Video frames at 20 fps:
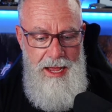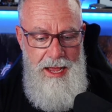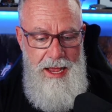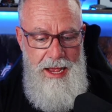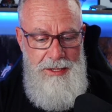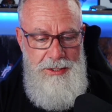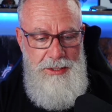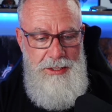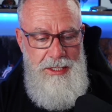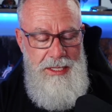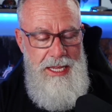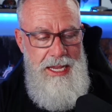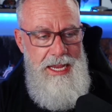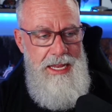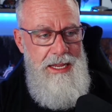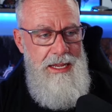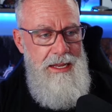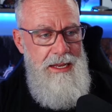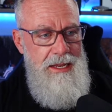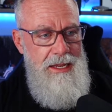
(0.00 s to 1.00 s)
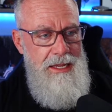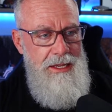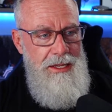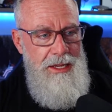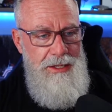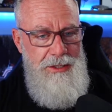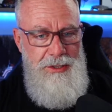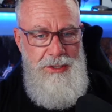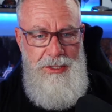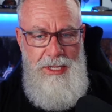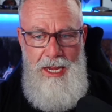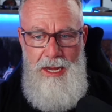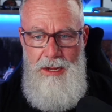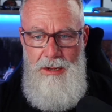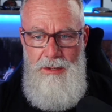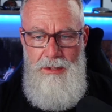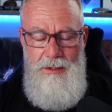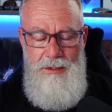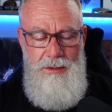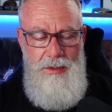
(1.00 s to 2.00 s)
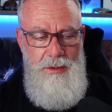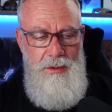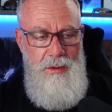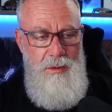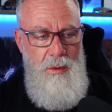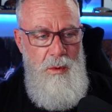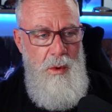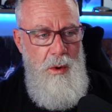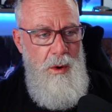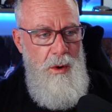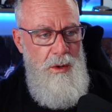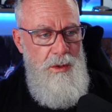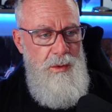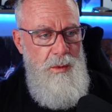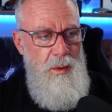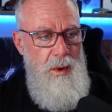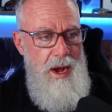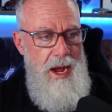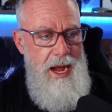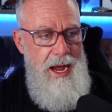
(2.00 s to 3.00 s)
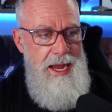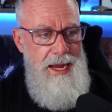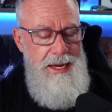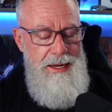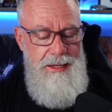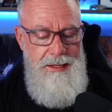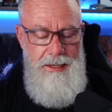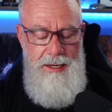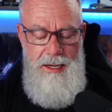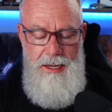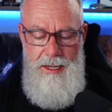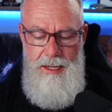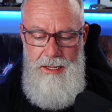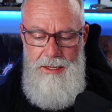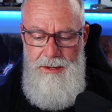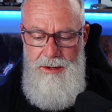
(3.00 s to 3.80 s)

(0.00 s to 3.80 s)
escalated and, and scaled to worldwide uh,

---*---

WHAT IS NEEDED: Output nothing but the entries above, exactly, once the pictures are removed.

TASK RESPONSE:
Video frames at 20 fps:
(0.00 s to 1.00 s)
(1.00 s to 2.00 s)
(2.00 s to 3.00 s)
(3.00 s to 3.80 s)

(0.00 s to 3.80 s)
escalated and, and scaled to worldwide uh,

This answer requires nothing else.